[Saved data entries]
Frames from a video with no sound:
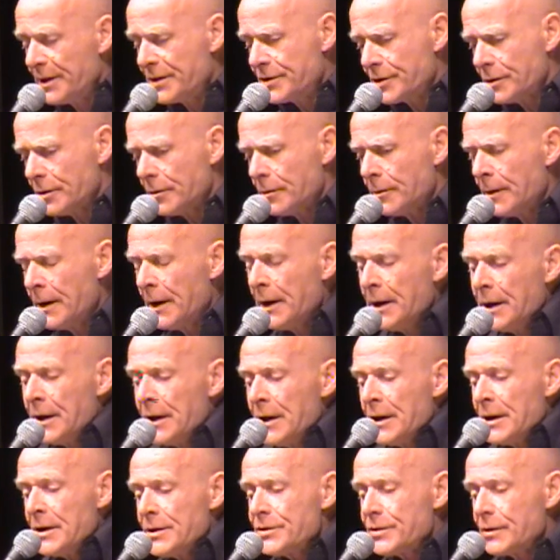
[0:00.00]
so.
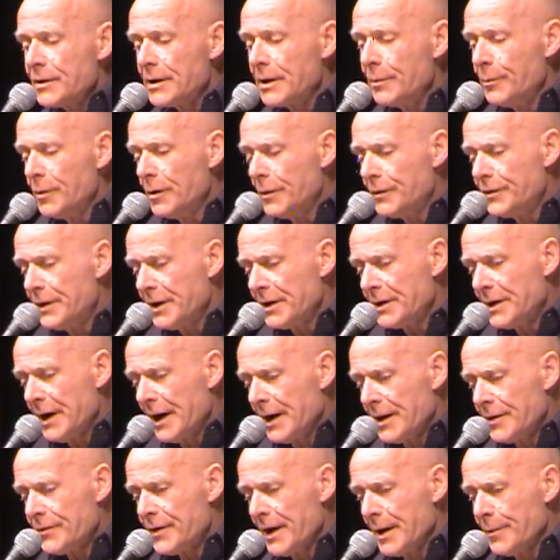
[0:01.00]
So they moved the
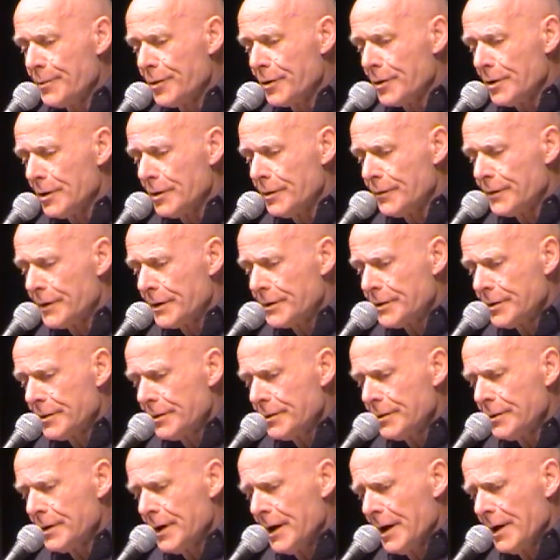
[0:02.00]
entire tribunal over
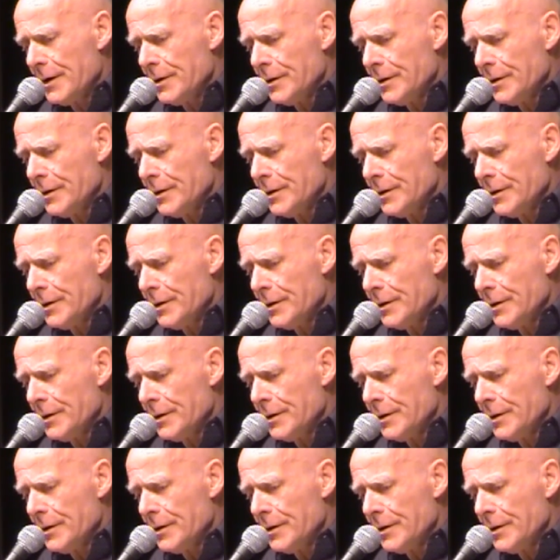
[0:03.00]
to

Required work: Write the entries above out again exactly, omitting each image.

Answer to the problem:
Frames from a video with no sound:
[0:00.00]
so.
[0:01.00]
So they moved the
[0:02.00]
entire tribunal over
[0:03.00]
to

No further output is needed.